Please transcribe the listing below in full, exactly as written, leaving out its pictures.
*** RECORDS SUPPLIED ***
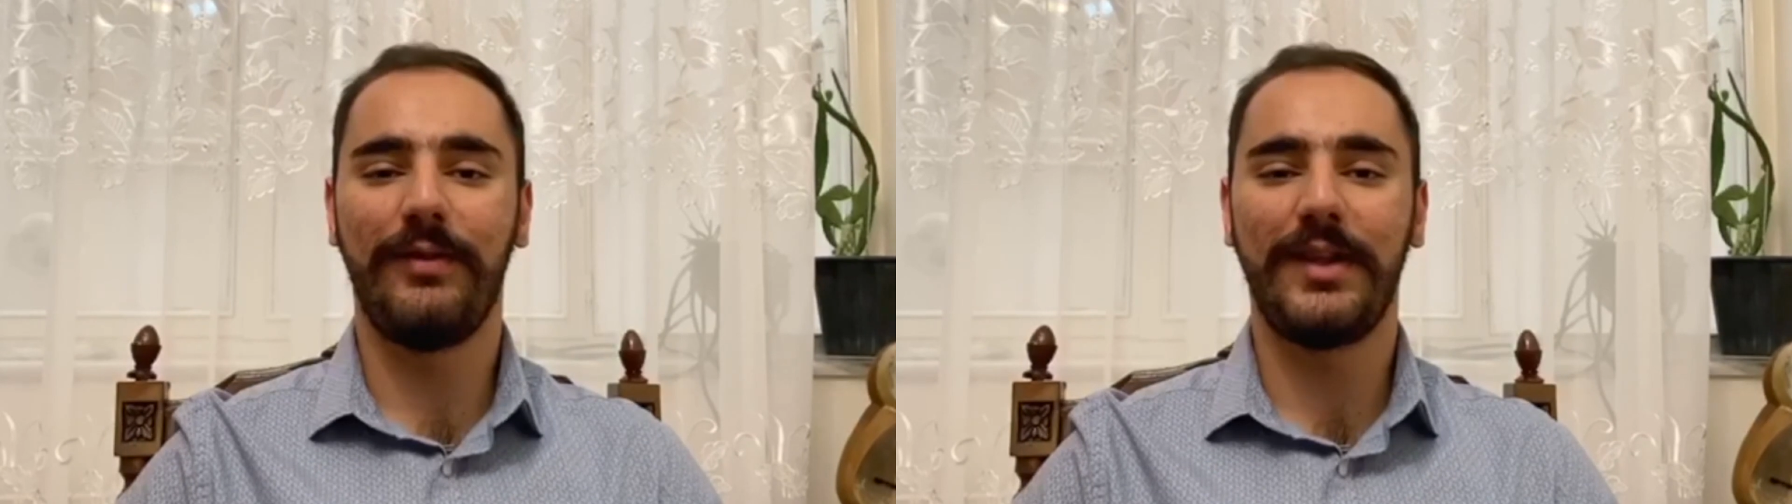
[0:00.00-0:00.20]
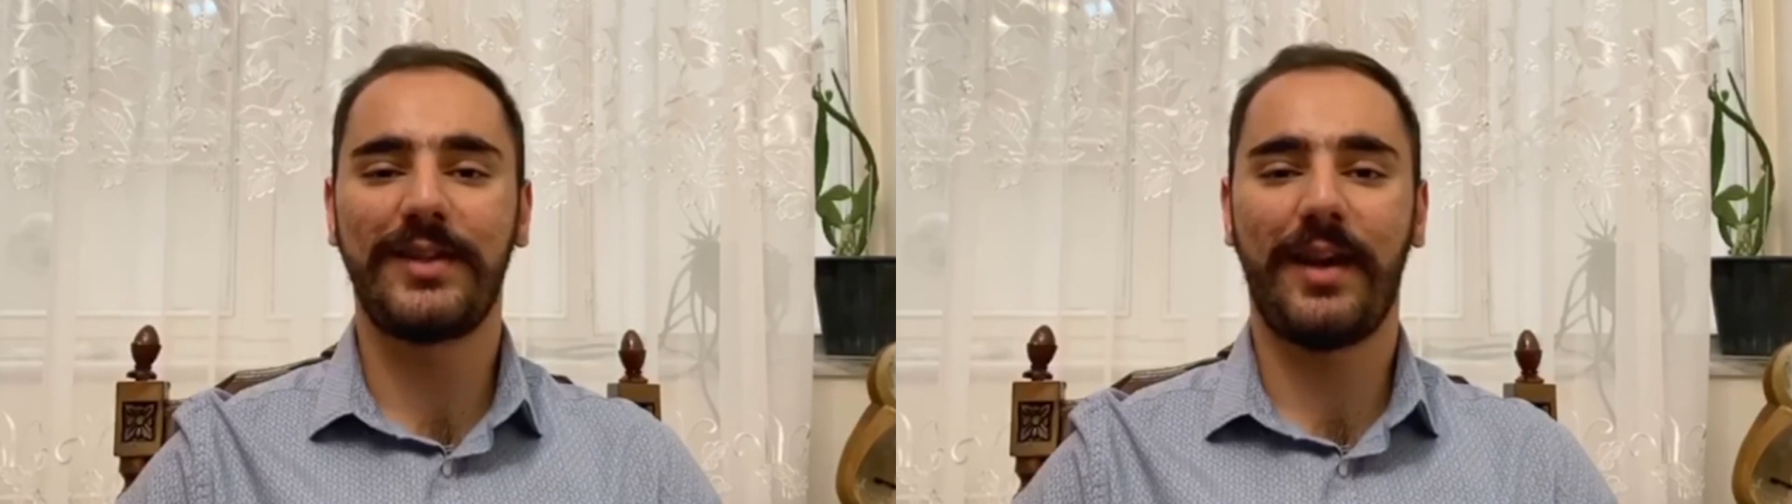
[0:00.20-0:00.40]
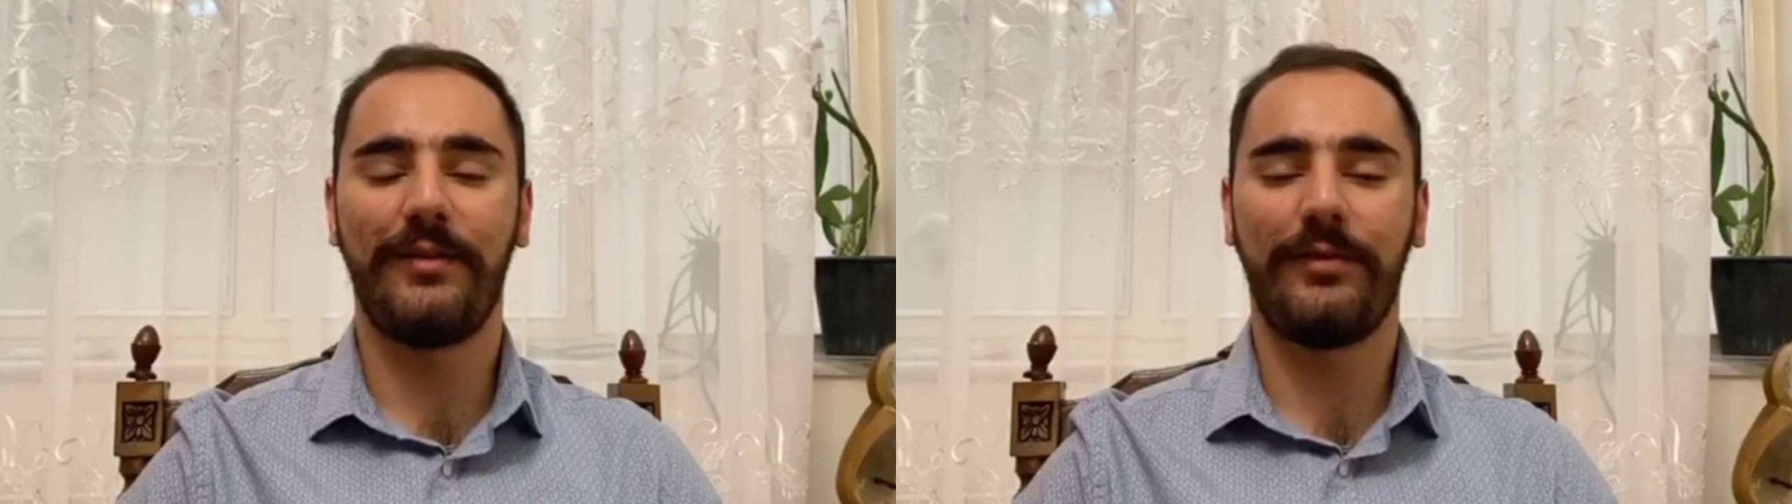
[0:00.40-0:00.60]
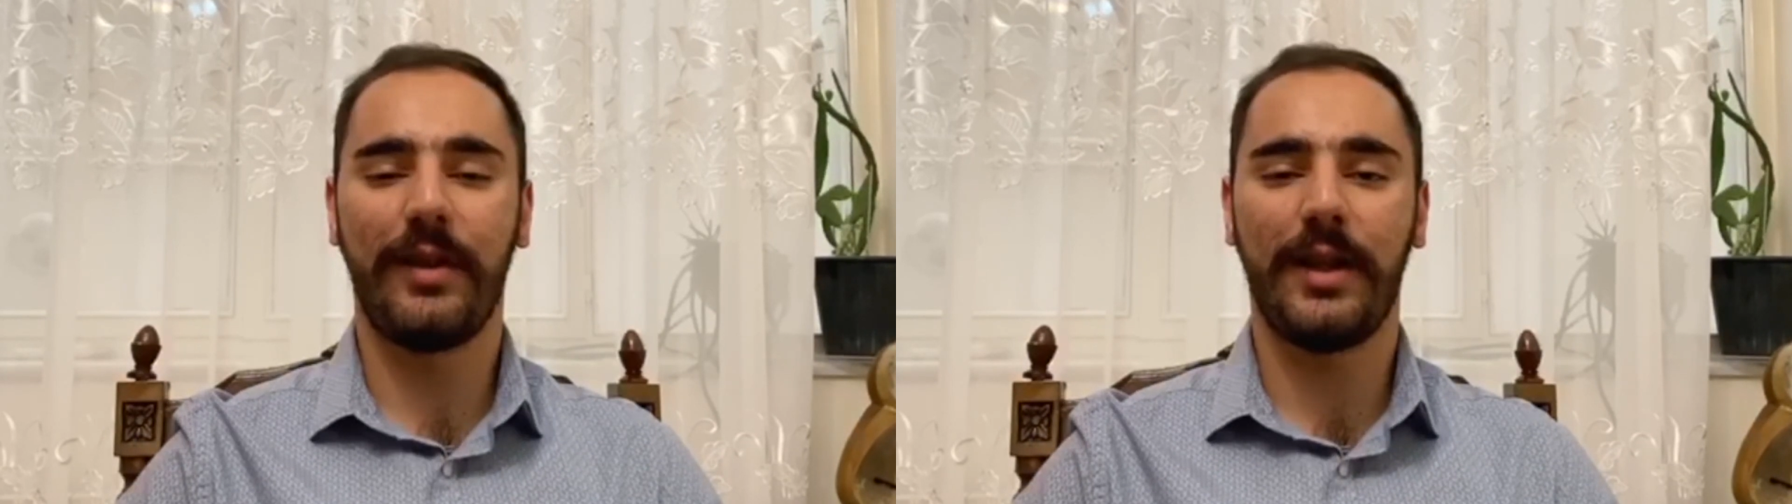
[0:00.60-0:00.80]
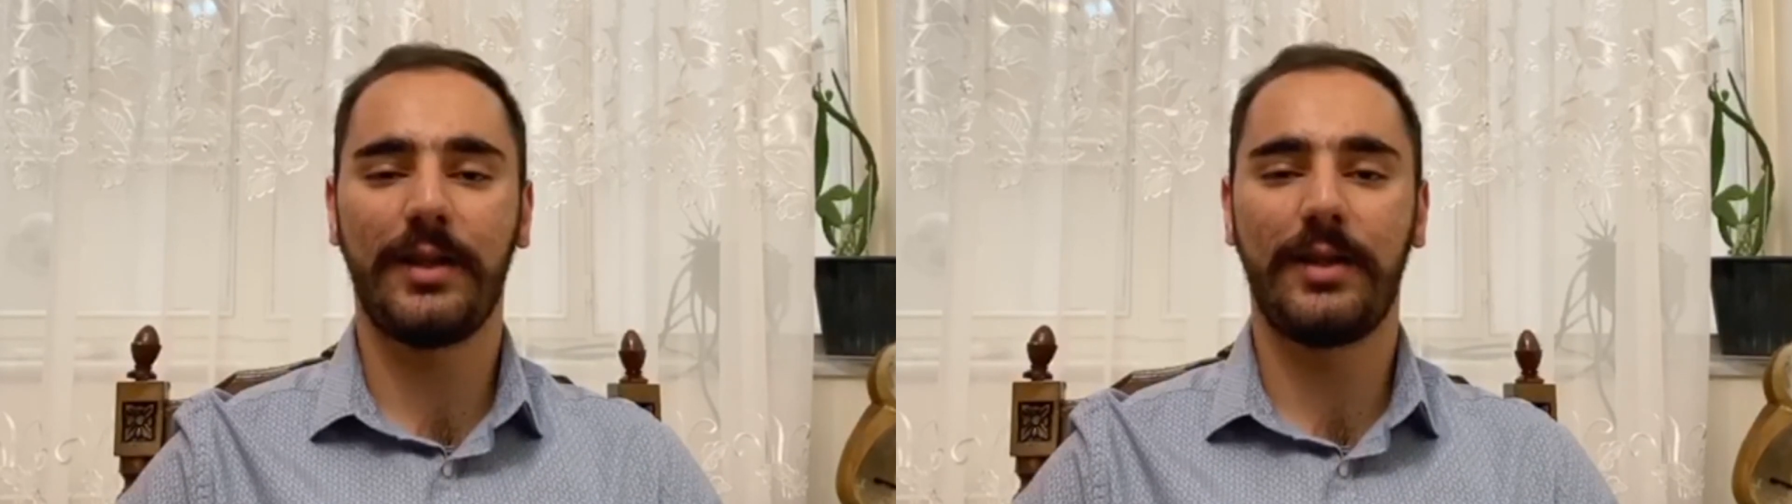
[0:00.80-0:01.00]
which I
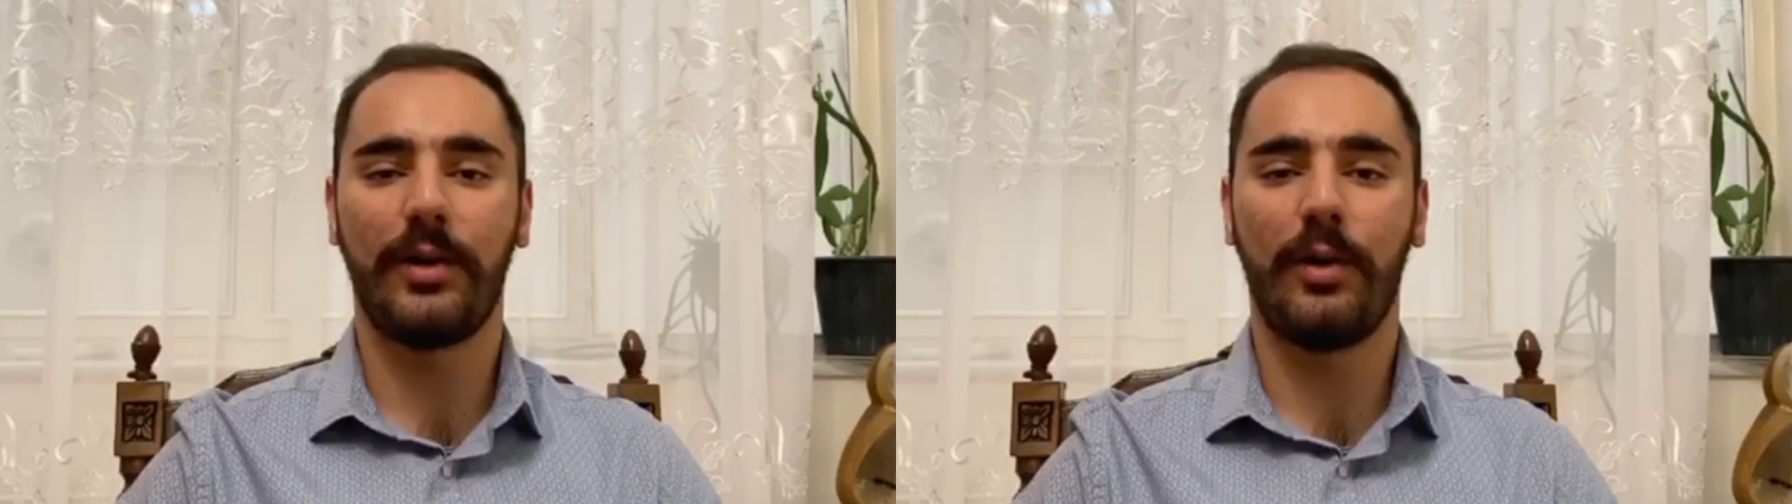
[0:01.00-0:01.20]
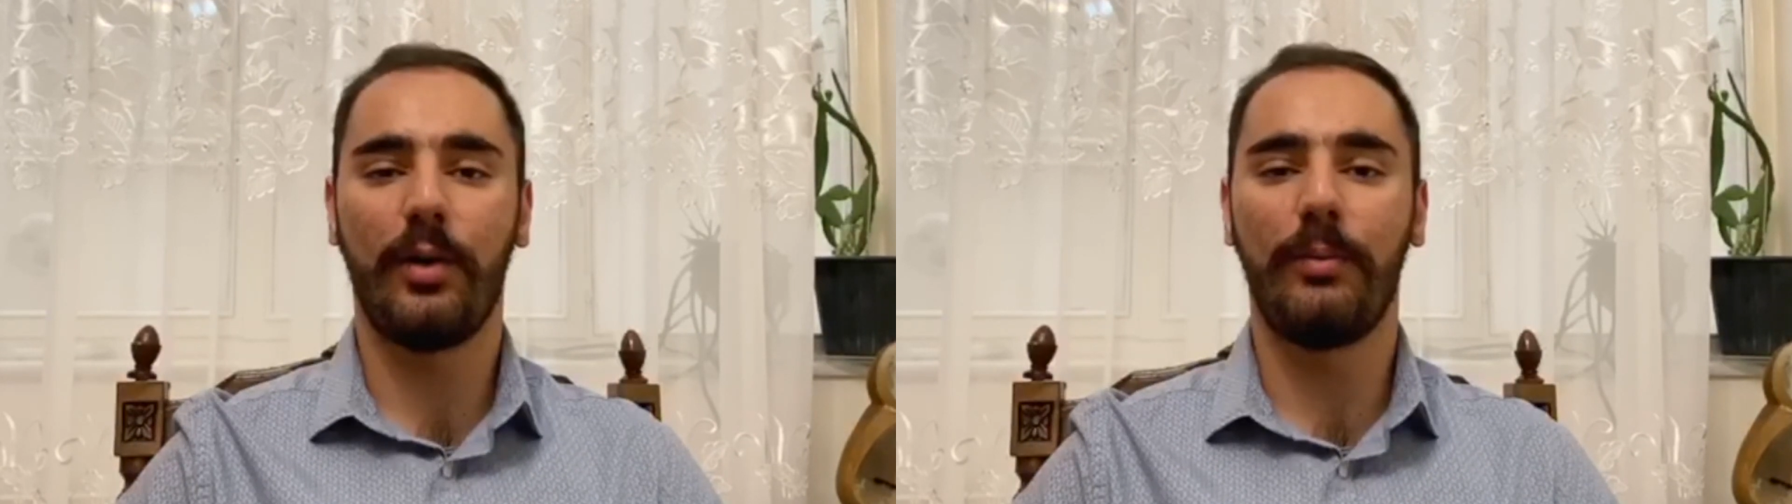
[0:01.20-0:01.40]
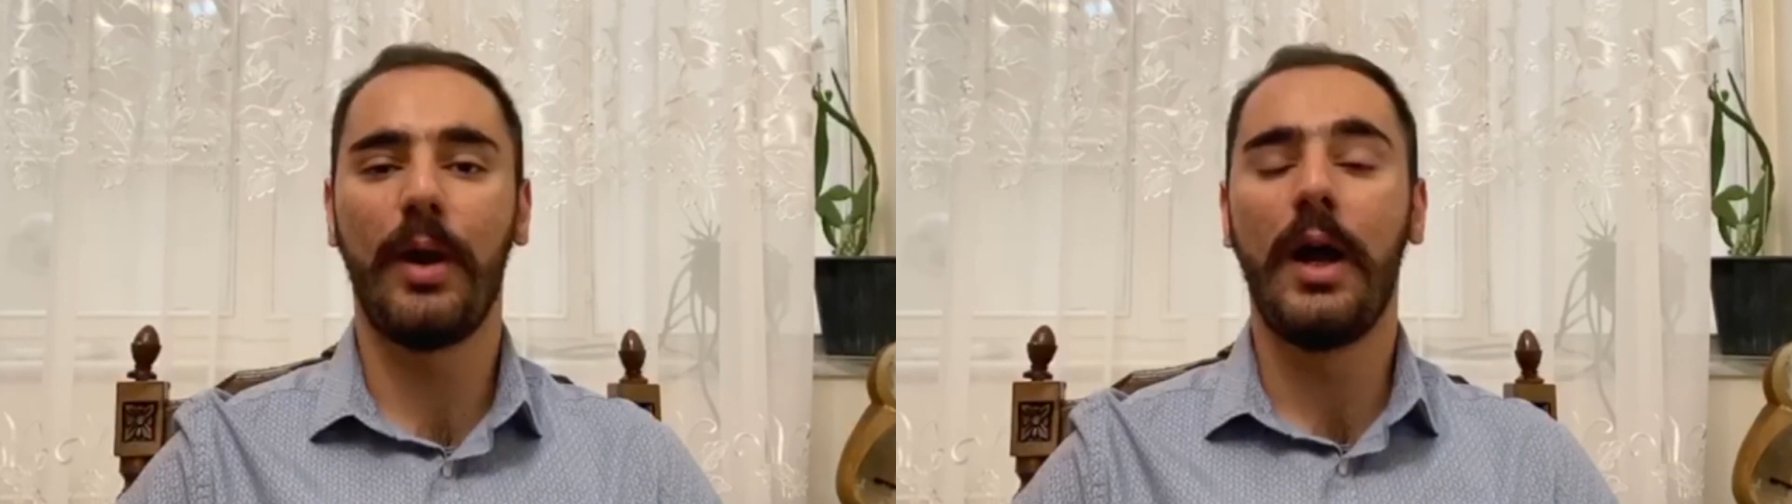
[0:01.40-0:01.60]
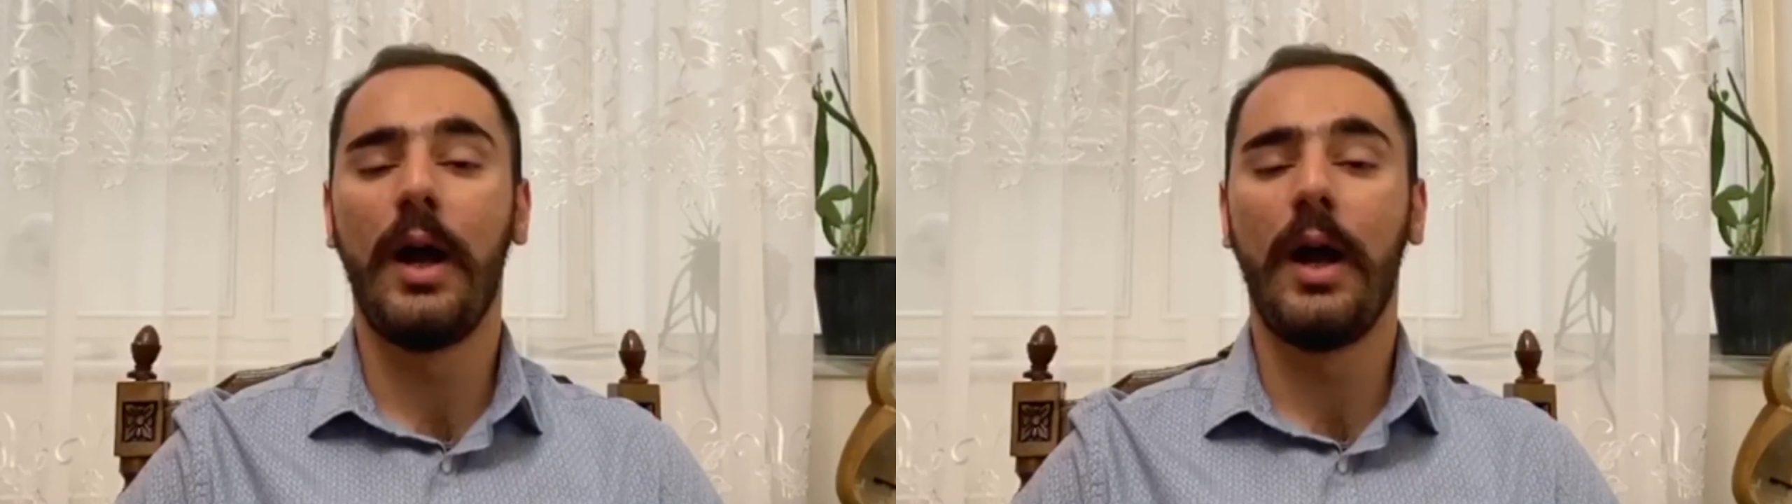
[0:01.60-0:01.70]
felt home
*** End of RECORDS SUPPLIED ***
■ **SOLUTION FOR THIS EXERCISE**:
[0:00.00-0:00.20]
[0:00.20-0:00.40]
[0:00.40-0:00.60]
[0:00.60-0:00.80]
[0:00.80-0:01.00]
which I
[0:01.00-0:01.20]
[0:01.20-0:01.40]
[0:01.40-0:01.60]
[0:01.60-0:01.70]
felt home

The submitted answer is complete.